A sacked minister is no use to an opposition. A wounded and crippled minister, limping on for the rest of their cabinet career, is far more beneficial. The nightmare for the Tories must be that, as with David Mellor in 1992, Government backbenchers will themselves decide to wake up to the damage her continuation as a cabinet minister is doing to their own Government's reputation.Labour MPs, however, will be so concerned for their skins when their additional costs allowances are published in a few weeks time that they will decide that a conspiracy of silence over Ms Smith is preferable to a resignation. Thanks to her husband, the Home Secretary has moved from being a mere "scandal-hit minister" to becoming for the Prime Minister that most lethal of all political beings: a figure of ridicule. Nothing is more damaging to a government than ministers who are no longer loathed but who become, instead, utter jokes.

Throughout her remaining months in office, everywhere she goes, every dispatch box appearance and every television interview she undertakes will be accompanied by public ridicule and laughter. Let every voter enjoy this grisly spectacle until the electoral grim reaper puts Ms Smith out of her misery. The £116,000 so far claimed – apparently legitimately – for her additional costs allowance on the home her husband lives in to watch the blue movies is a small price for the nation to pay for a good laugh in these otherwise bleak times. I'd even let her hubby keep the £10 cost of the porn he claimed from the taxpayer.

When ministers are laughed at – simply because of their continuing presence in government – they lose respect, reputation, authority and votes. The Major government was tarnished as much by the ludicrous personal sexual escapades of individual ministers as by failures of policy.

If Gordon Brown had any remaining authority himself he would have called time some while ago on Ms Smith, even before yesterday's revelations. Thankfully, however, he is now so gloriously out of touch with the perceptions of the general public that he will, presumably, issue the usual Downing Street expression of confidence. With luck he will not even drop her in an expected summer reshuffle. It is all a far cry from one of Ms Smith's predecessors, the great William Whitelaw, who in 1982 immediately offered his resignation as Home Secretary after a man was discovered breaking into Buckingham Palace and ended up in the Queen's bedroom. But for another year we can enjoy the hypocritical spectacle of Home Office announcements about equality and women's rights that has been the hallmark of Ms Smith's tenure at the Home Office.

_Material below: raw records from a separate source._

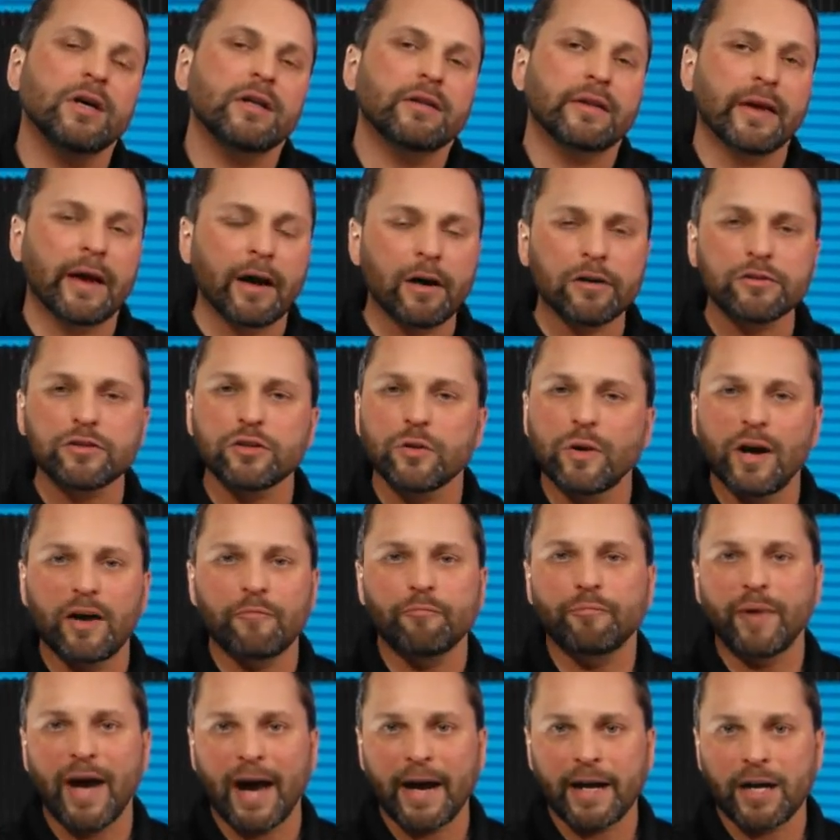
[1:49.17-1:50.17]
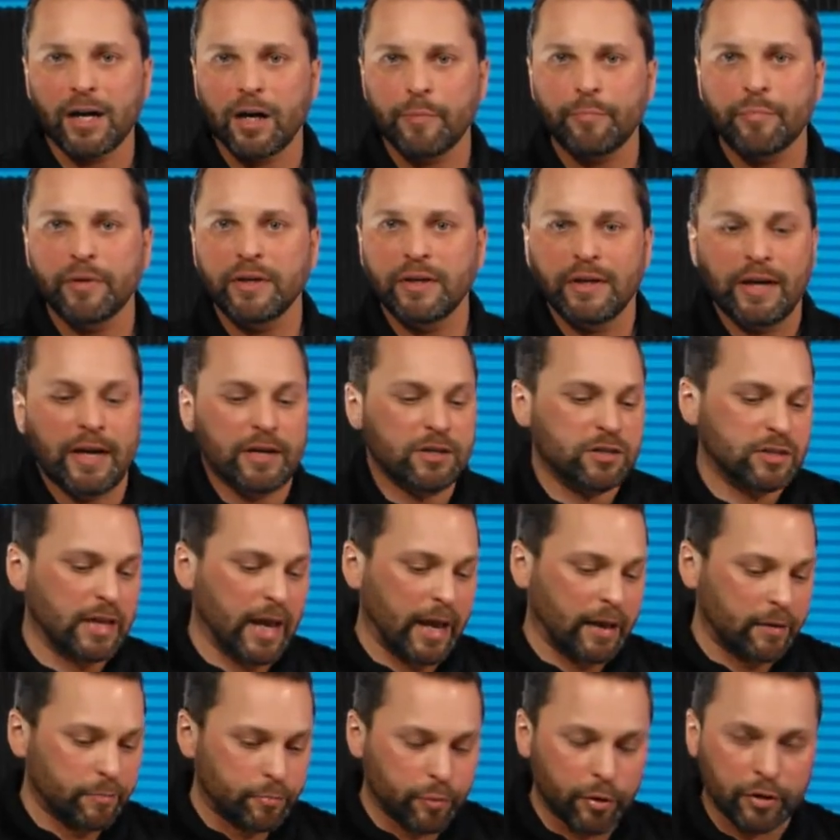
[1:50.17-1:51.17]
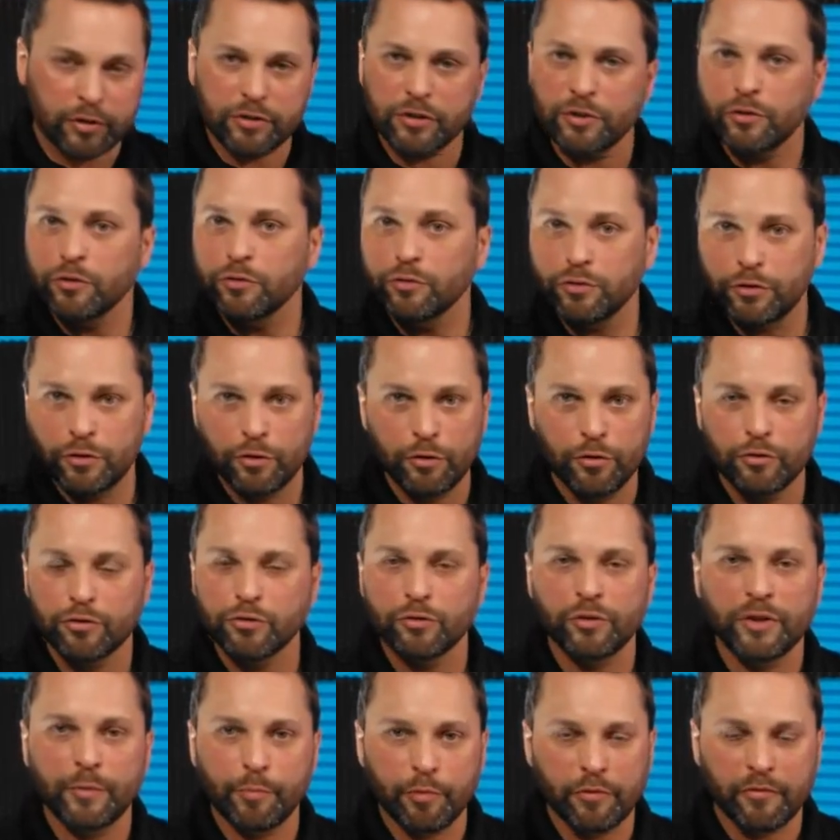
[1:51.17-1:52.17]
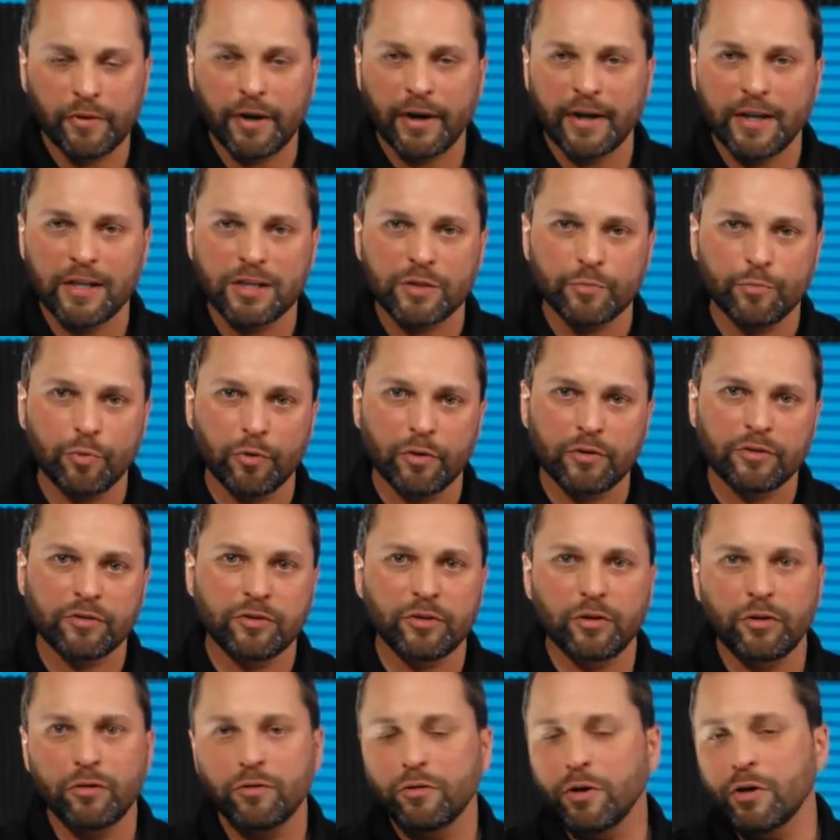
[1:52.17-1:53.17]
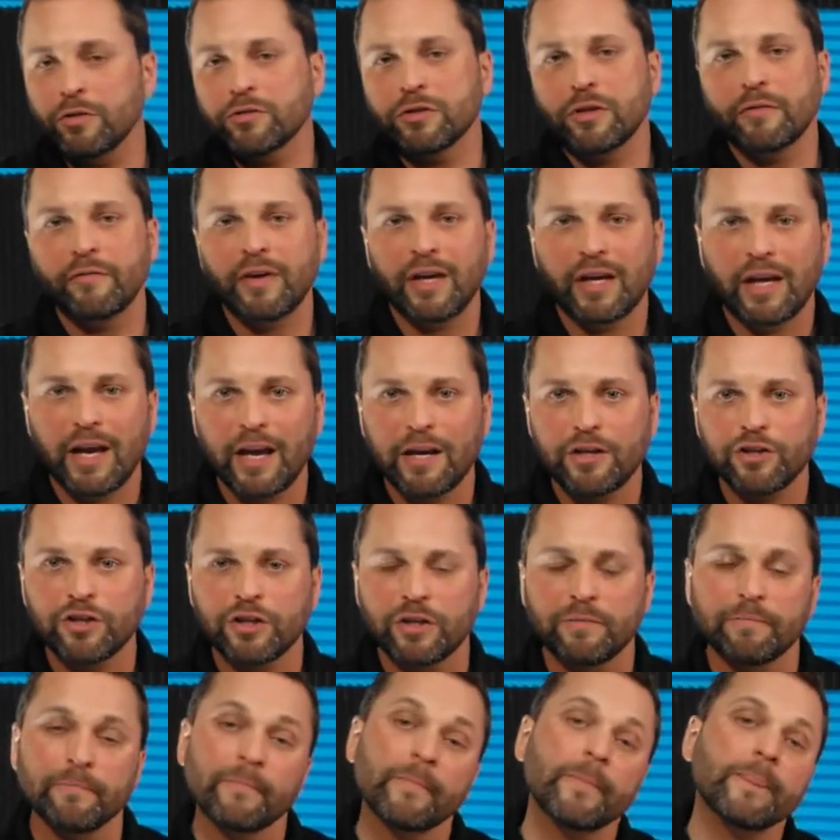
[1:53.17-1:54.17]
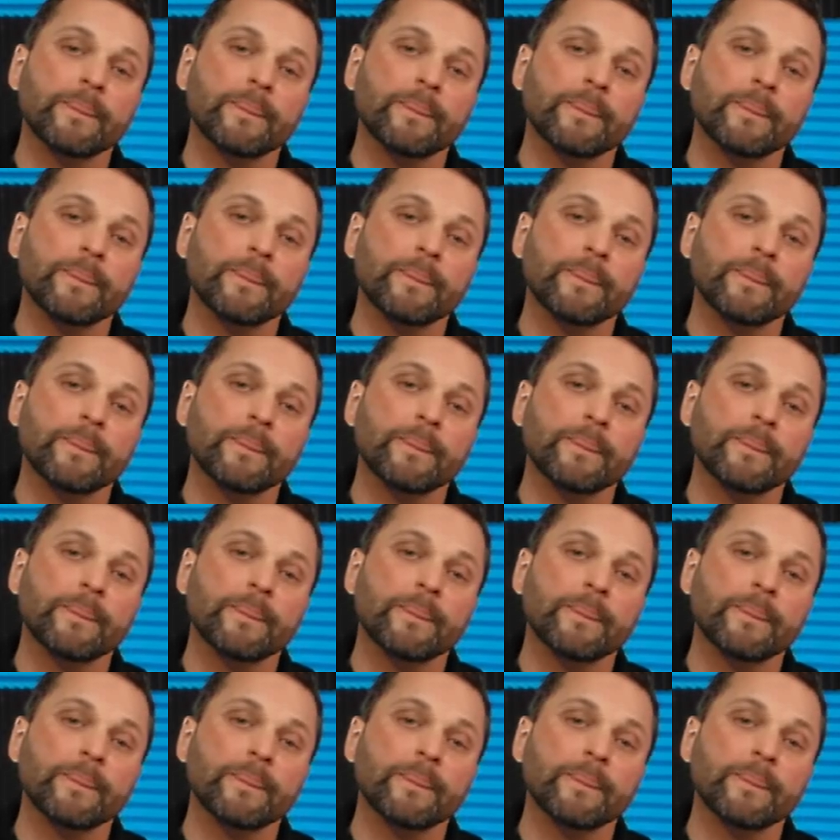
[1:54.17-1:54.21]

They also have backup in case that person who's usually providing support to you goes on vacation.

There she was, just a fortnight ago, offering measures to tackle the "sexualisation" culture of young teenage girls, seen in "clothes, videos and music lyrics". At vast expense to the public purse she recently commissioned an Ipsos/MORI poll which found that a majority of the public believe it is never right for a man to hit or slap his wife or girlfriend.

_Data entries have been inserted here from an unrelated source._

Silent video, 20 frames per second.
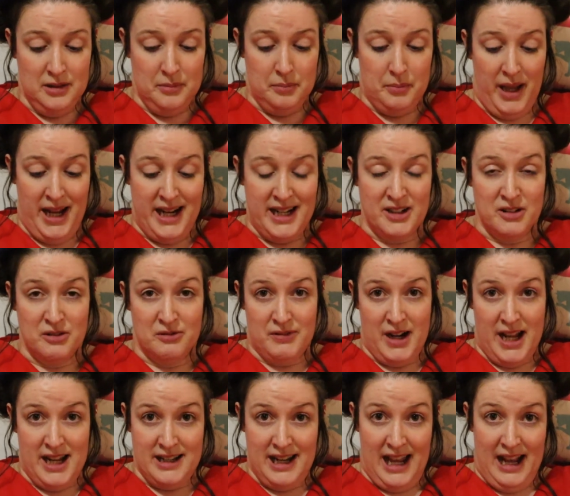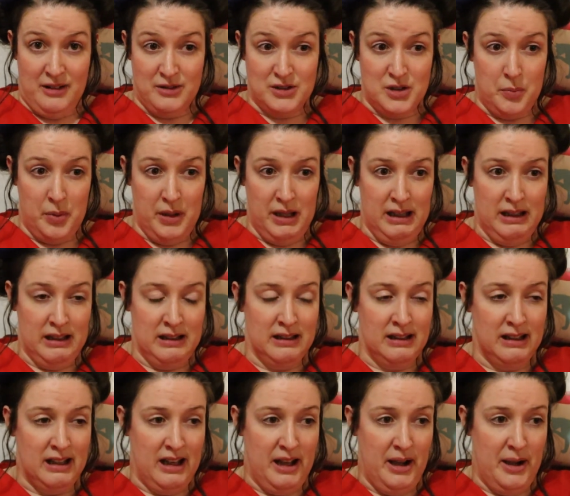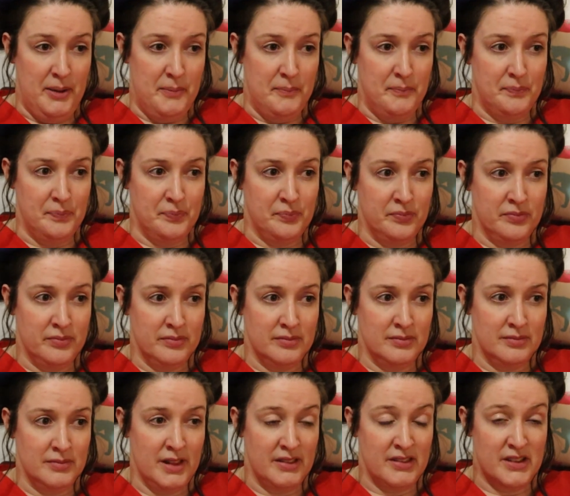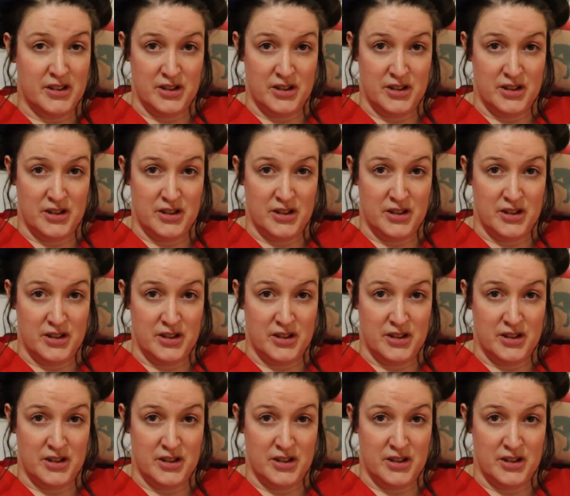main red outer bit. TheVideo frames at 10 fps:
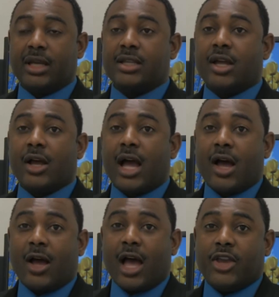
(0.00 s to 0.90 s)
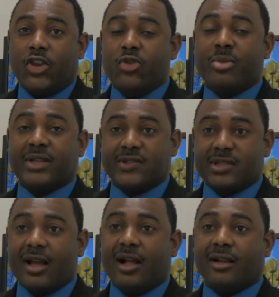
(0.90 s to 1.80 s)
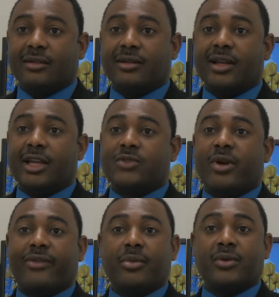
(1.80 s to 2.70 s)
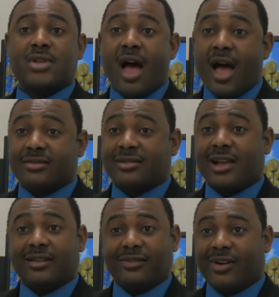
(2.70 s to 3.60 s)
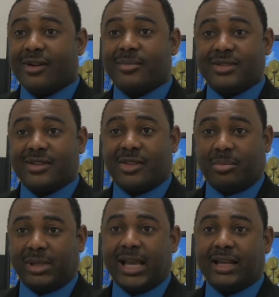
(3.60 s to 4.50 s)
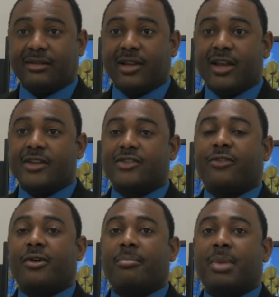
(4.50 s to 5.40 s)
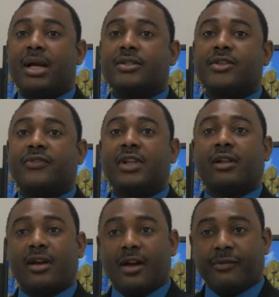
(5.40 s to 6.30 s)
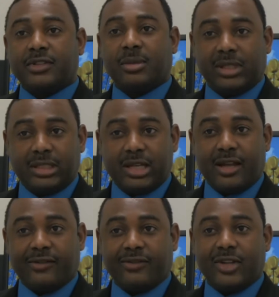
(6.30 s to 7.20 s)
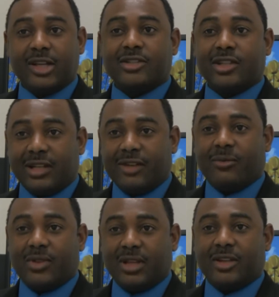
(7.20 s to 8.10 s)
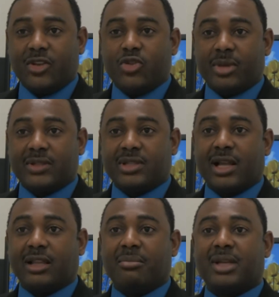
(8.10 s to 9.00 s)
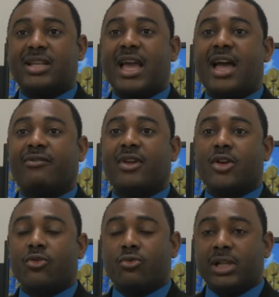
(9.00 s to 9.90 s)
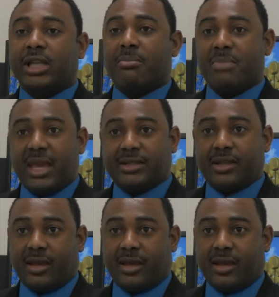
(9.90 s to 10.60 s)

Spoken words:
Now, a human cell is one of the most hostile environments on the planet. So for a bug to feel comfortable enough to live within a human cell, it must have really amazing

We probably knew that already. What would be far more interesting would be a poll finding about how women should treat their husbands to adult movies while the woman is toiling alone over red boxes late at night in her sister's back bedroom, miles from the family home.

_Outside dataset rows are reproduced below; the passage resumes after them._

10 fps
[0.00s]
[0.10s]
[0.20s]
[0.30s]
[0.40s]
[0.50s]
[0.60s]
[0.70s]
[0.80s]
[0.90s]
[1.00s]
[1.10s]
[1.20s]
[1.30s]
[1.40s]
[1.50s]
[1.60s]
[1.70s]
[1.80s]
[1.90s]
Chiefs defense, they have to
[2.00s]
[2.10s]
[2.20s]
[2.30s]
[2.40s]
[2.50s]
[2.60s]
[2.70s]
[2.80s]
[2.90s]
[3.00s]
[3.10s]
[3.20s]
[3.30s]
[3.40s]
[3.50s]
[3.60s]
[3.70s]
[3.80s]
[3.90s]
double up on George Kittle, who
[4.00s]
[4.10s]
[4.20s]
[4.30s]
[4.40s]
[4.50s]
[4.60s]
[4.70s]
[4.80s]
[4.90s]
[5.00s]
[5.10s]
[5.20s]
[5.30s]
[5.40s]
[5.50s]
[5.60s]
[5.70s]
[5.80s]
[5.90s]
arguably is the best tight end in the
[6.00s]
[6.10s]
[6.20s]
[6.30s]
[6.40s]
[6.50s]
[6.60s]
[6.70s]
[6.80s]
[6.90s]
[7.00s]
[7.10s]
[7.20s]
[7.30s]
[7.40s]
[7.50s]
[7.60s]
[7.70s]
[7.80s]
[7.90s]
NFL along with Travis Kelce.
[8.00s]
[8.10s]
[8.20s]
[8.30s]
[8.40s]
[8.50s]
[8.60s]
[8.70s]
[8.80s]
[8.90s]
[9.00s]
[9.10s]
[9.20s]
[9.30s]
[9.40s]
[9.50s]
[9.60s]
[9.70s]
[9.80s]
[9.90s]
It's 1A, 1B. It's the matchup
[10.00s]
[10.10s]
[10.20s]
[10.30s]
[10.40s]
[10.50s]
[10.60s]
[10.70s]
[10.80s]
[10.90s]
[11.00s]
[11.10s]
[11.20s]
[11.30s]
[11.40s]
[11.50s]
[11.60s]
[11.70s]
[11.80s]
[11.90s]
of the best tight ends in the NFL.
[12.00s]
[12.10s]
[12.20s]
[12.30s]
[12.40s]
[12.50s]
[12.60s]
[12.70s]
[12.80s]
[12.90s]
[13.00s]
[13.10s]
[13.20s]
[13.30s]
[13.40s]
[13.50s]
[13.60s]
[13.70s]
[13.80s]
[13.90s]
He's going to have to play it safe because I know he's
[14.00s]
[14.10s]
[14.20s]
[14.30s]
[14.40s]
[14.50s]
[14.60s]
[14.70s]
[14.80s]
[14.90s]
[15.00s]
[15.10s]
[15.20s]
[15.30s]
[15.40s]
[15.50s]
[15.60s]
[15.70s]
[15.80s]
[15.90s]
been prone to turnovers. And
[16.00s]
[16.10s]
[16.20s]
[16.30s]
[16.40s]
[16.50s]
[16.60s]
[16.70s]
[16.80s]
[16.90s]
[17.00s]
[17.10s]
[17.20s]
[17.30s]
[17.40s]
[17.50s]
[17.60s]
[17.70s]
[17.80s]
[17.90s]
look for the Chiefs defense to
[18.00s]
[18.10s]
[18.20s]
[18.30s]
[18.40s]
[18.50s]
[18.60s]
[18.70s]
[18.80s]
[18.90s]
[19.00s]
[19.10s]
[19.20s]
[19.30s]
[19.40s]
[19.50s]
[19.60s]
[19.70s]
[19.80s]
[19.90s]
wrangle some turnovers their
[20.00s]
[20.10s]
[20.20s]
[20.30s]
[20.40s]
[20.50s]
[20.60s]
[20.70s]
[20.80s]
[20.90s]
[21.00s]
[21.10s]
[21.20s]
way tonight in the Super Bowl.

There is an utter insouciance about ministers' attitudes towards disgrace which almost inspires admiration for their contempt for the public and the public purse. At least in previous eras there was an embarrassment and contrition that is utterly missing from today's scandals. I resigned from government as a junior whip in 1994 after a News of the World exposé. Somehow the feeling that I might be laughed at, gossiped about and – more important – had "let the side down" meant that my own judgement led me instantly to resignation.

Of course, no one should necessarily be punished in politics for the sins of their spouses, and Ms Smith has apparently given her husband an ear-bashing about it. But somehow any sympathy for her embarrassment is negated by her own stupidity for the ludicrous claims – albeit within the rules – she has hitherto made on her additional costs allowance.

Across the country, police authorities are currently running adverts "If you suspect it, report it" – presumably another of Ms Smith's daft wheezes. She can be assured that for the rest of her tenure these words will be applied to her and her husband's every action and utterance.